When two or more bones of the spine are fused, one or more discs are removed. This means that the remaining discs, and particularly those directly above and below the fused site, need to absorb more shock.
For patients with severe disc degeneration, facet joint problems or other painful conditions causing spinal instability, fusion may seem like the best option. Research is available to help health professionals and patients understand risk factors for ASD after fusion.

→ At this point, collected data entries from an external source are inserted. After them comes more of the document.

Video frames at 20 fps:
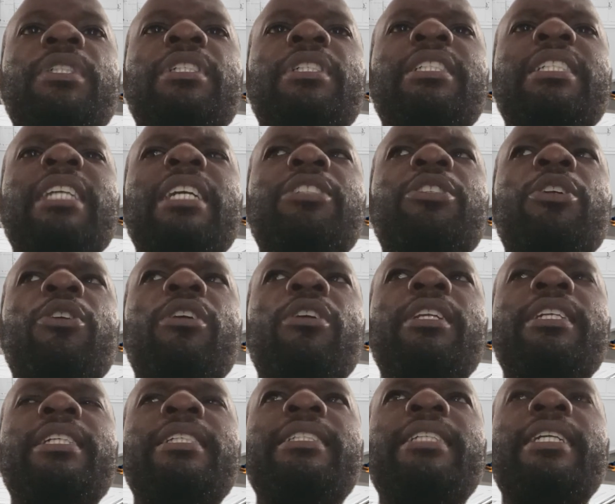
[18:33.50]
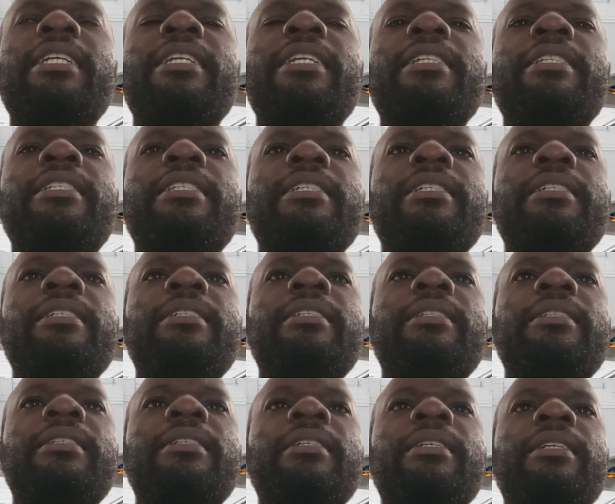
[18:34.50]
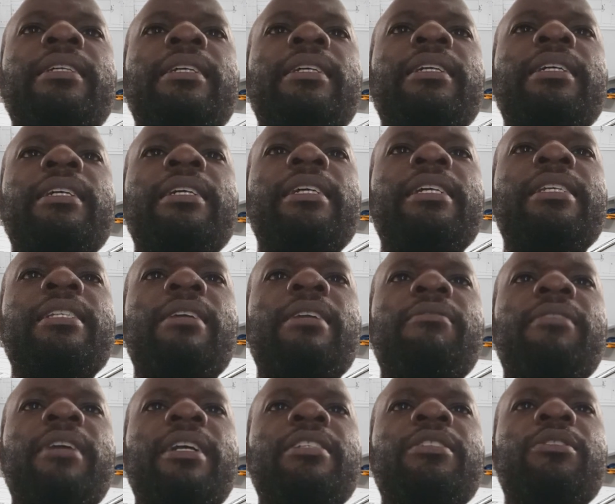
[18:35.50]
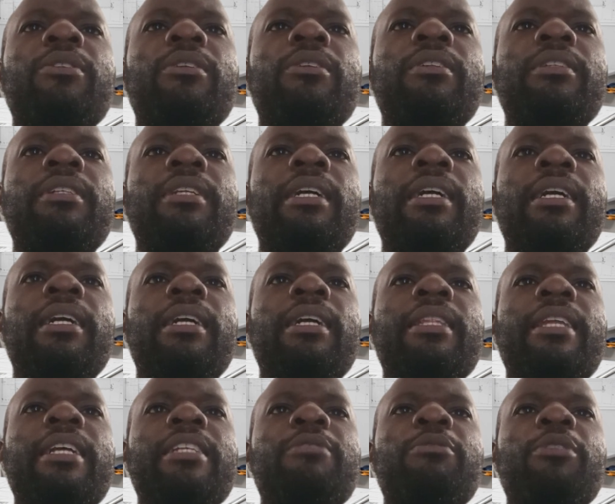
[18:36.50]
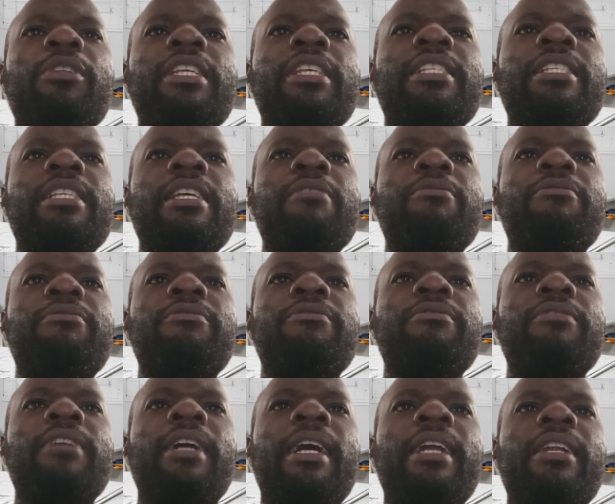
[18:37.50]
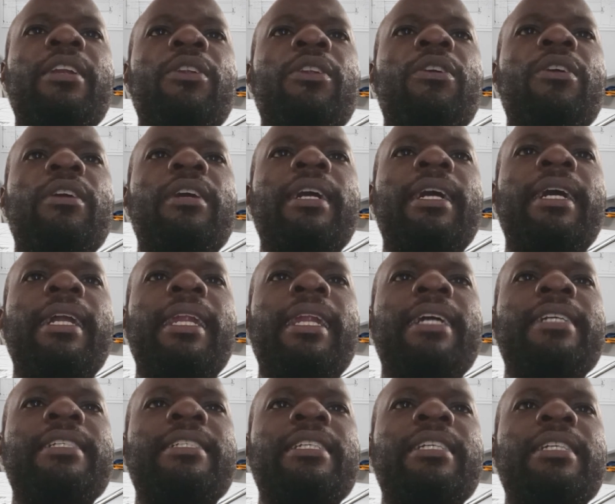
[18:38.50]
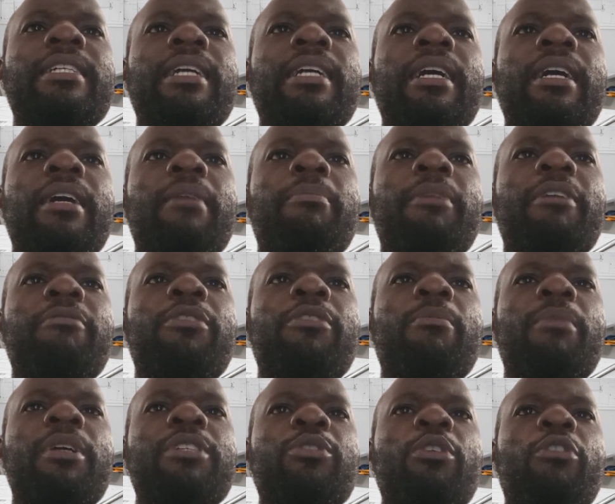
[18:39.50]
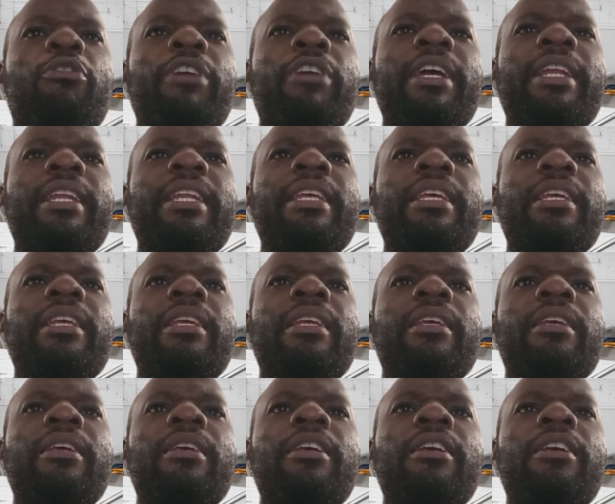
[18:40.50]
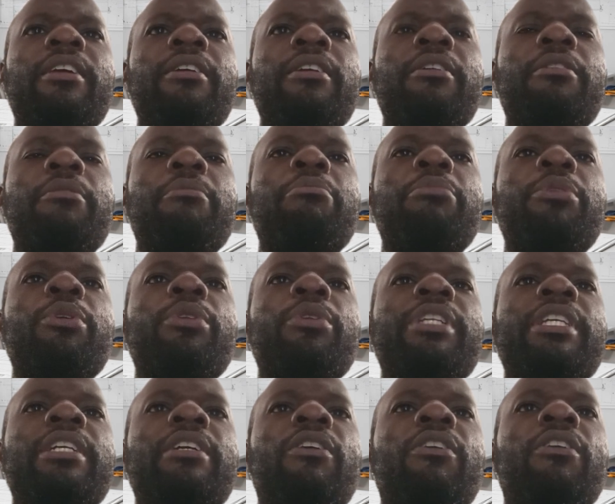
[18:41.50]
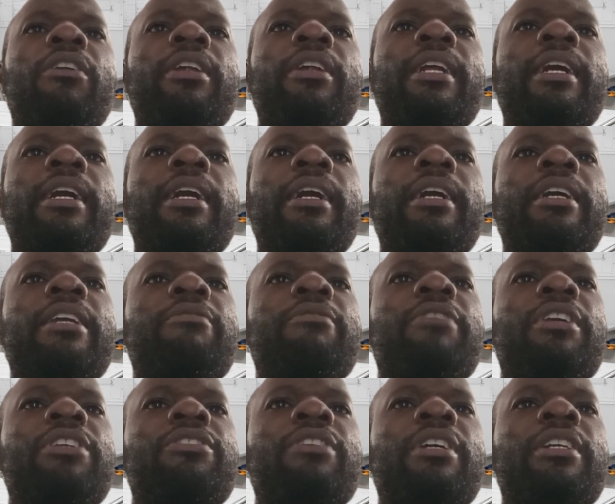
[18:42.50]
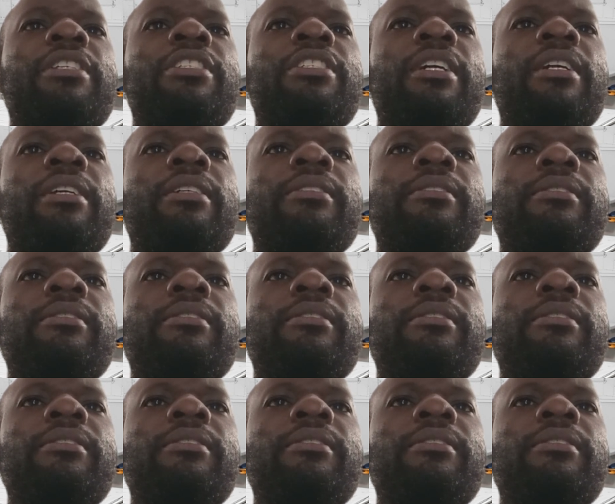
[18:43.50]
Structural integrity is a vital, that is for the safe and long-lasting performance of any building or infrastructure.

This information can help patients make the best treatment decisions.
Risk Factors for ASD
A systematic review of five studies found the yearly incidence of ASD post-lumbar fusion to be between 0.6% and 3.9%. Several risk factors were identified in the review:
— Age over 60
— Pre-existing degeneration of the facet joints around fused site
— Pre-existing degeneration of discs around fused site
— Having a multilevel fusion
— Fusions around, but not including, the L5-S1 level
The location of fusion, the condition of the spine surrounding the fused site and the age of the patient are, then, important factors to consider when deciding whether or not fusion is the best treatment option. See more on this systematic review at www.ncbi.nlm.nih.gov.
Another study sought to assess the re-operation rate due to adjacent segment degeneration over more than two years post-fusion. The patients in this study all received fusion at the L4-L5 level. Presenting with severe pain, neurological problems and spinal instability, 6.4% of those studied required reoperation.
This study also found age to be a risk factor, but identified two other factors not covered in the above systematic review:
— BMI (body mass index)
— Pre-existing stenosis (narrowing of the spinal canal) in adjacent spinal segment
Being overweight or obese adds extra stress to spinal discs, increasing the likelihood, particularly after fusion, of degeneration. The spinal canal must be considered along with the condition of joints and discs around the site of fusion, although the cause of stenosis in the participants of this study may have been disc or joint related.
See more on this study at www.ncbi.nlm.nih.gov.
If you’re over 60 and have signs of wear throughout the spine, be wary of spinal fusion. Make sure you’ve considered less invasive surgical options and other spinal fusion alternatives, such as artificial disc replacement. Get second and third opinions if your surgeon is not open to considering other options besides fusion.